> _Problem_:
Your copy should match the records exactly, apart from the pictures, which stay out.

> _Supplied information_:
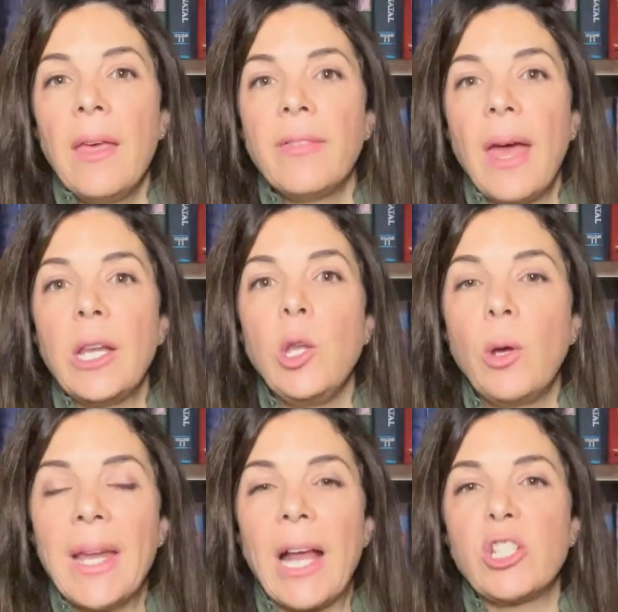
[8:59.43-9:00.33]
that you
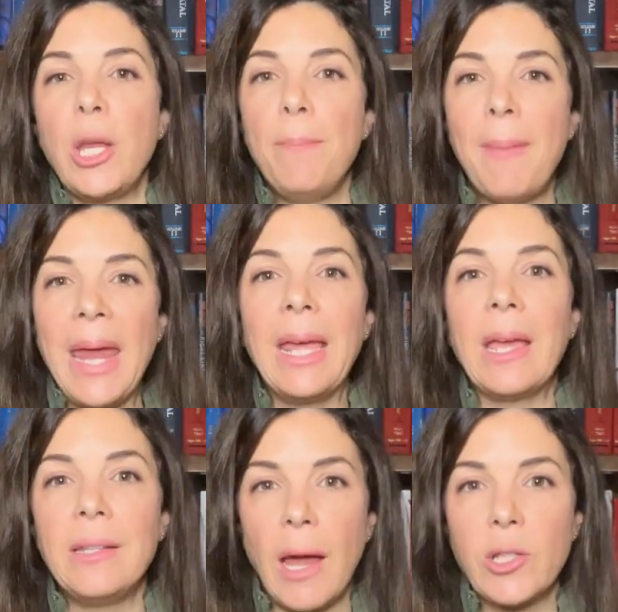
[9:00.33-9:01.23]
can actually
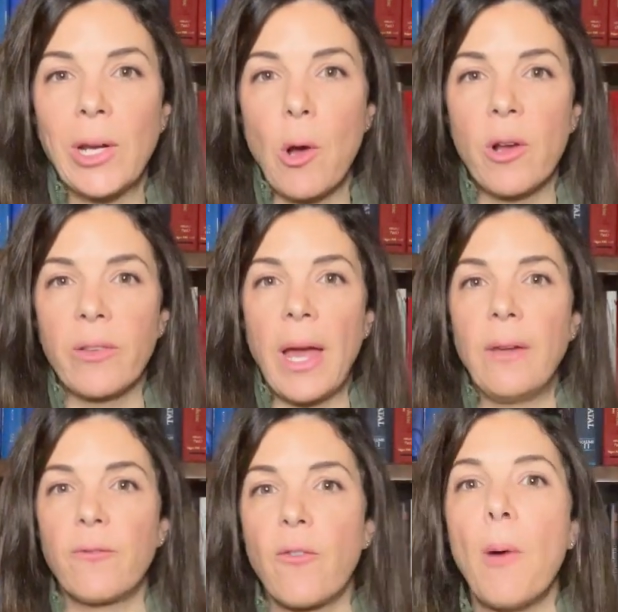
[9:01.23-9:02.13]
make nitric
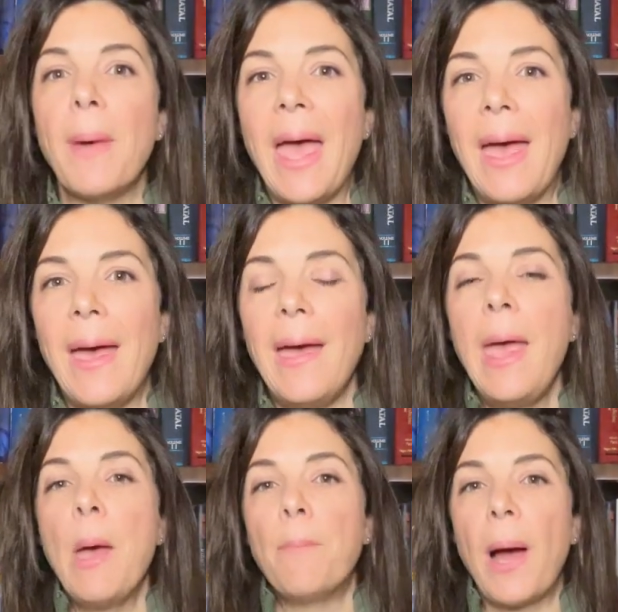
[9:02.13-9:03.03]
oxide from air
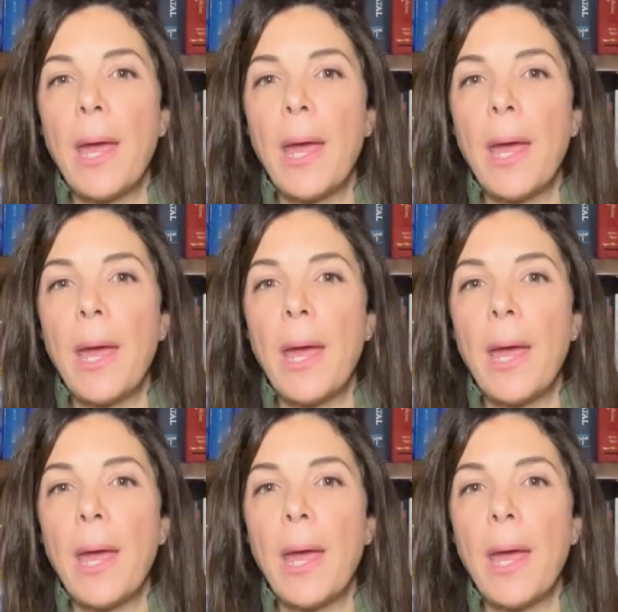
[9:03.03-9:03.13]
by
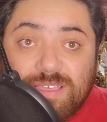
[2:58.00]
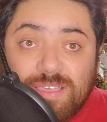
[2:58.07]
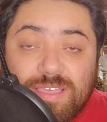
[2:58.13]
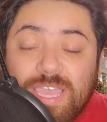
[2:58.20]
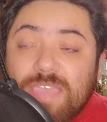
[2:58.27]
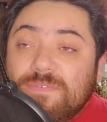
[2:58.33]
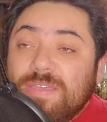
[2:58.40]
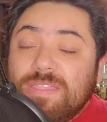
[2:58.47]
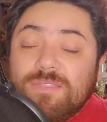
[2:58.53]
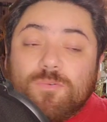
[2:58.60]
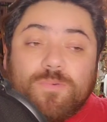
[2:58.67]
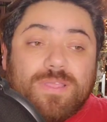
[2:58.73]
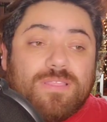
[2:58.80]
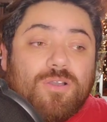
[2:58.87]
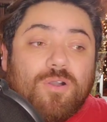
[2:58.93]
Even
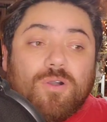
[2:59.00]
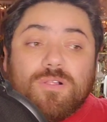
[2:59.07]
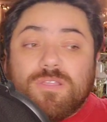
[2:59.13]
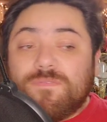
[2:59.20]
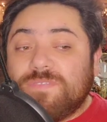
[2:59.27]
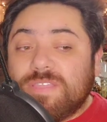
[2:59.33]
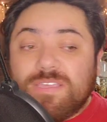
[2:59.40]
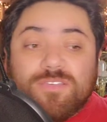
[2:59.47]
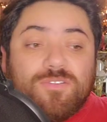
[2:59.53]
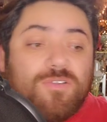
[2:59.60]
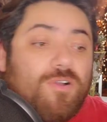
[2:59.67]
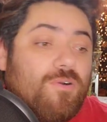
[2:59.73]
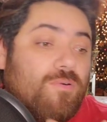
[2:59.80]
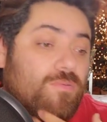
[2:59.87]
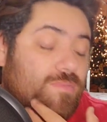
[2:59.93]
with all of the, you
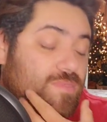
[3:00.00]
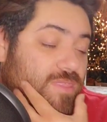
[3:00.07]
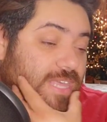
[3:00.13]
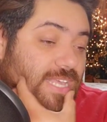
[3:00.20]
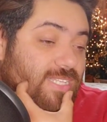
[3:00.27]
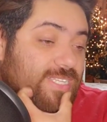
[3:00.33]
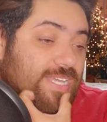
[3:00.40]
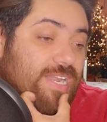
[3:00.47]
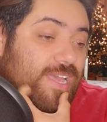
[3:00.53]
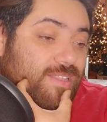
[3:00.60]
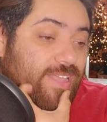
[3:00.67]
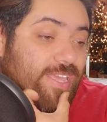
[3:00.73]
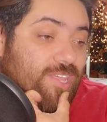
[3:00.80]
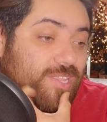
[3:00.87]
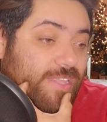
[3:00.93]
know, things that
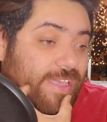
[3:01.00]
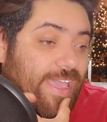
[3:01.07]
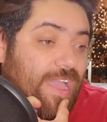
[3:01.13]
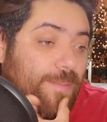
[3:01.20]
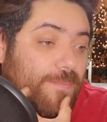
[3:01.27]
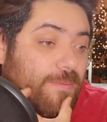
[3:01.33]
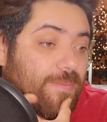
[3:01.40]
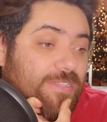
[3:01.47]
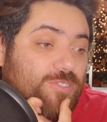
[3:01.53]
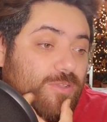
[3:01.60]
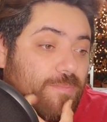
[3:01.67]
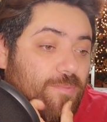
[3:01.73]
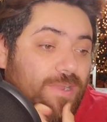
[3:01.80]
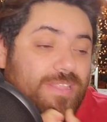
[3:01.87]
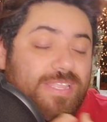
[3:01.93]
allegedly happened
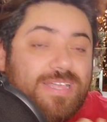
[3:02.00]
between Brandi,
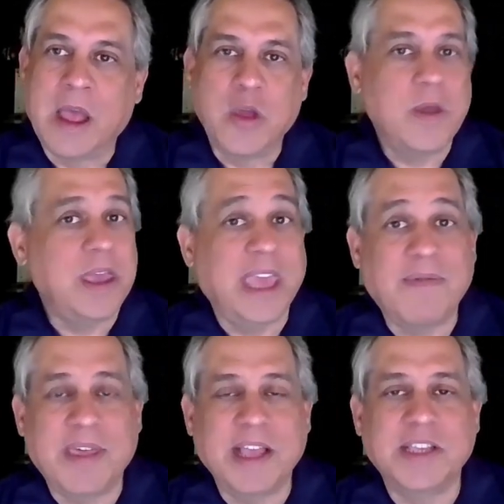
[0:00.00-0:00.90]
You can give
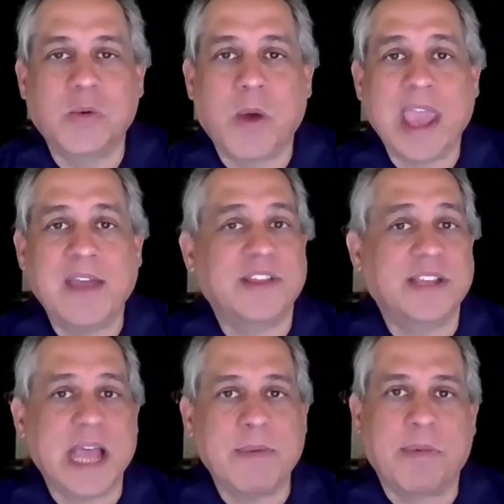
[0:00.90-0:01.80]
things away for the
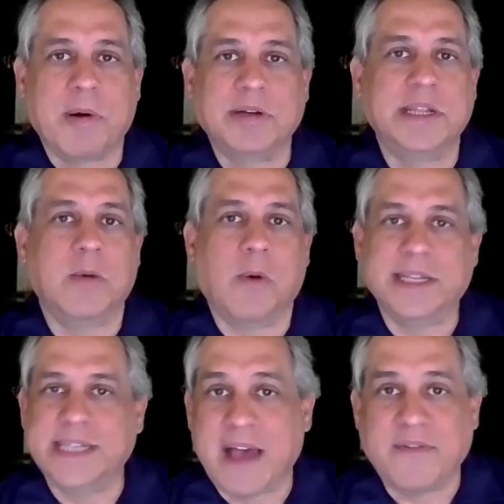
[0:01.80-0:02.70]
type of person that
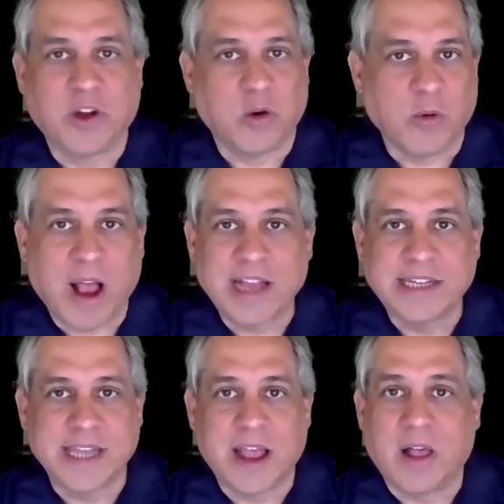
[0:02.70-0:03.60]
wants to have a garage
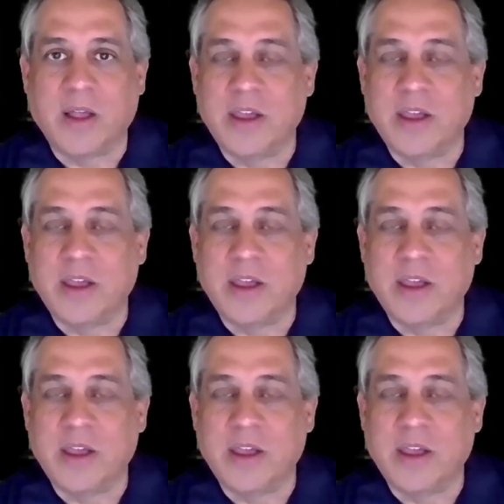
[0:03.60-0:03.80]
sale.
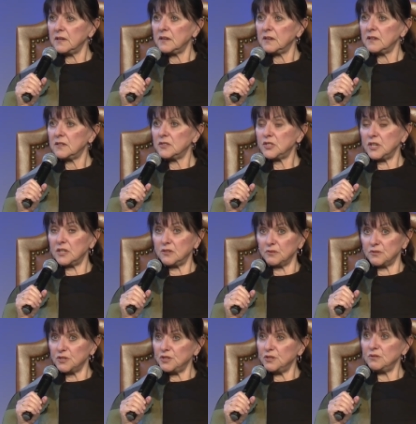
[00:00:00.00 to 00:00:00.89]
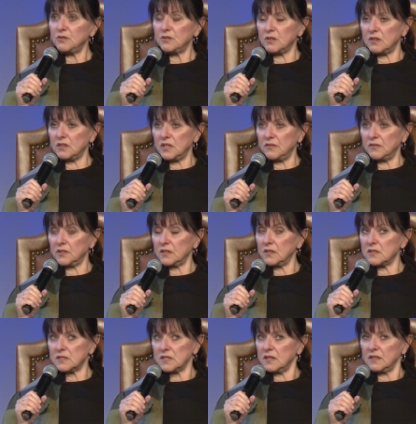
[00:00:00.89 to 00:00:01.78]
She had no shoes on even,
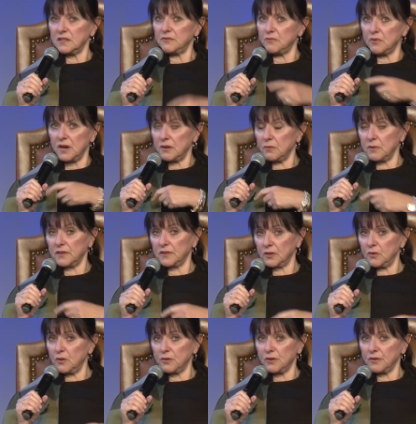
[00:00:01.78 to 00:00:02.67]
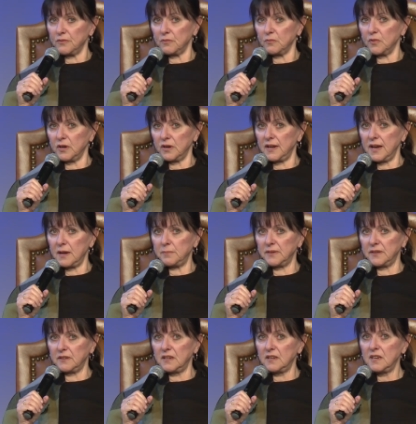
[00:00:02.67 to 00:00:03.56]
because they lived right around the corner from where it
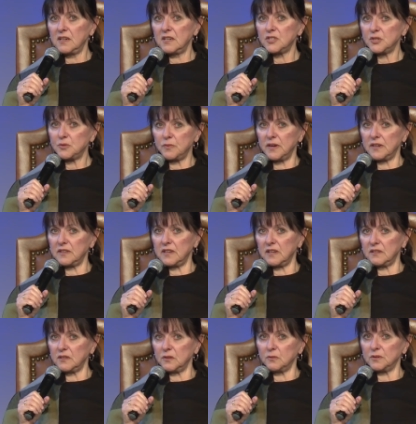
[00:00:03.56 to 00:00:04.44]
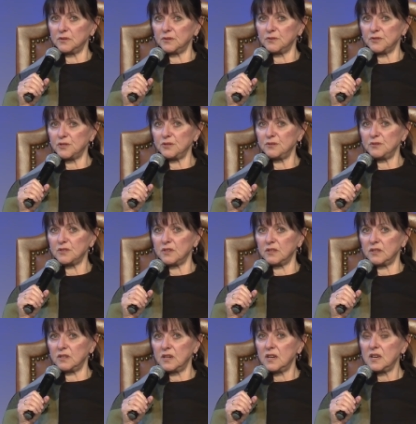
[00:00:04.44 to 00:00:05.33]
happened. She ran down there with no shoes
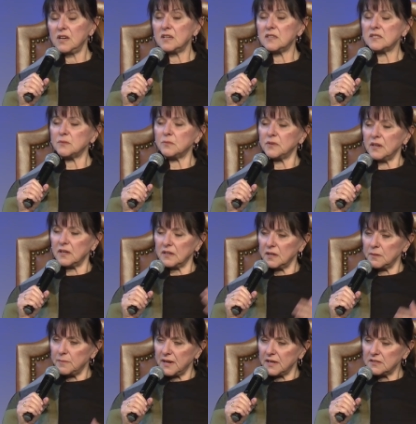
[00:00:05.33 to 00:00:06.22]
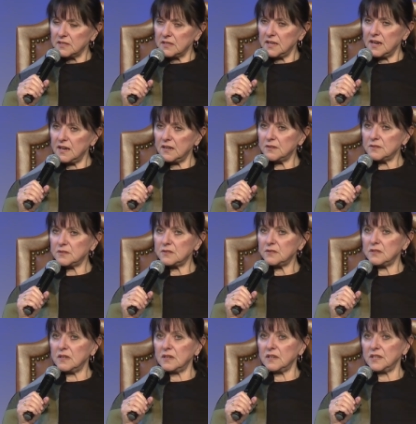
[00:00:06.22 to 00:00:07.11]
on. I said, we've got to get back to the house.
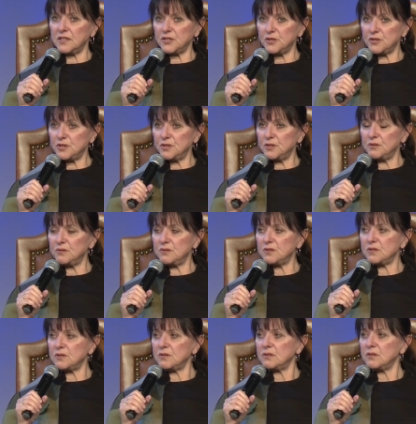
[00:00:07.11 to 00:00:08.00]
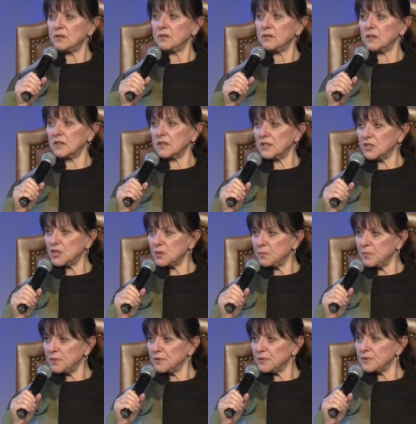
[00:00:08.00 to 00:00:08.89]
You've got to get your shoes. You've got to get your
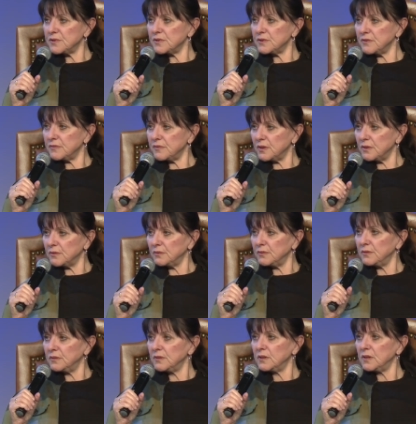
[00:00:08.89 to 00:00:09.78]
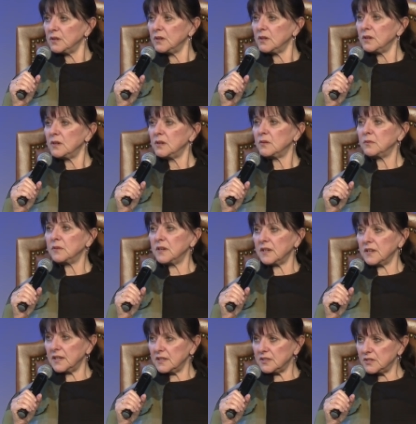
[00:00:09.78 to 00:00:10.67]
purse, your phone. We've got
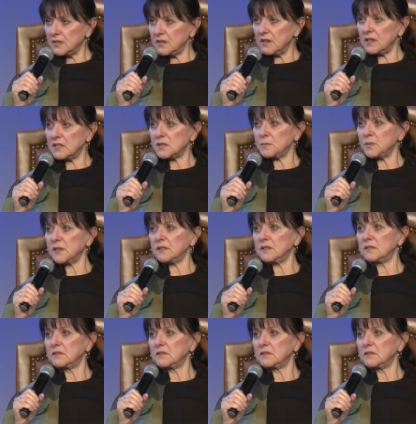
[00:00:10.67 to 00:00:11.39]
to get to the hospital.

> _Task solution_:
[8:59.43-9:00.33]
that you
[9:00.33-9:01.23]
can actually
[9:01.23-9:02.13]
make nitric
[9:02.13-9:03.03]
oxide from air
[9:03.03-9:03.13]
by
[2:58.00]
[2:58.07]
[2:58.13]
[2:58.20]
[2:58.27]
[2:58.33]
[2:58.40]
[2:58.47]
[2:58.53]
[2:58.60]
[2:58.67]
[2:58.73]
[2:58.80]
[2:58.87]
[2:58.93]
Even
[2:59.00]
[2:59.07]
[2:59.13]
[2:59.20]
[2:59.27]
[2:59.33]
[2:59.40]
[2:59.47]
[2:59.53]
[2:59.60]
[2:59.67]
[2:59.73]
[2:59.80]
[2:59.87]
[2:59.93]
with all of the, you
[3:00.00]
[3:00.07]
[3:00.13]
[3:00.20]
[3:00.27]
[3:00.33]
[3:00.40]
[3:00.47]
[3:00.53]
[3:00.60]
[3:00.67]
[3:00.73]
[3:00.80]
[3:00.87]
[3:00.93]
know, things that
[3:01.00]
[3:01.07]
[3:01.13]
[3:01.20]
[3:01.27]
[3:01.33]
[3:01.40]
[3:01.47]
[3:01.53]
[3:01.60]
[3:01.67]
[3:01.73]
[3:01.80]
[3:01.87]
[3:01.93]
allegedly happened
[3:02.00]
between Brandi,
[0:00.00-0:00.90]
You can give
[0:00.90-0:01.80]
things away for the
[0:01.80-0:02.70]
type of person that
[0:02.70-0:03.60]
wants to have a garage
[0:03.60-0:03.80]
sale.
[00:00:00.00 to 00:00:00.89]
[00:00:00.89 to 00:00:01.78]
She had no shoes on even,
[00:00:01.78 to 00:00:02.67]
[00:00:02.67 to 00:00:03.56]
because they lived right around the corner from where it
[00:00:03.56 to 00:00:04.44]
[00:00:04.44 to 00:00:05.33]
happened. She ran down there with no shoes
[00:00:05.33 to 00:00:06.22]
[00:00:06.22 to 00:00:07.11]
on. I said, we've got to get back to the house.
[00:00:07.11 to 00:00:08.00]
[00:00:08.00 to 00:00:08.89]
You've got to get your shoes. You've got to get your
[00:00:08.89 to 00:00:09.78]
[00:00:09.78 to 00:00:10.67]
purse, your phone. We've got
[00:00:10.67 to 00:00:11.39]
to get to the hospital.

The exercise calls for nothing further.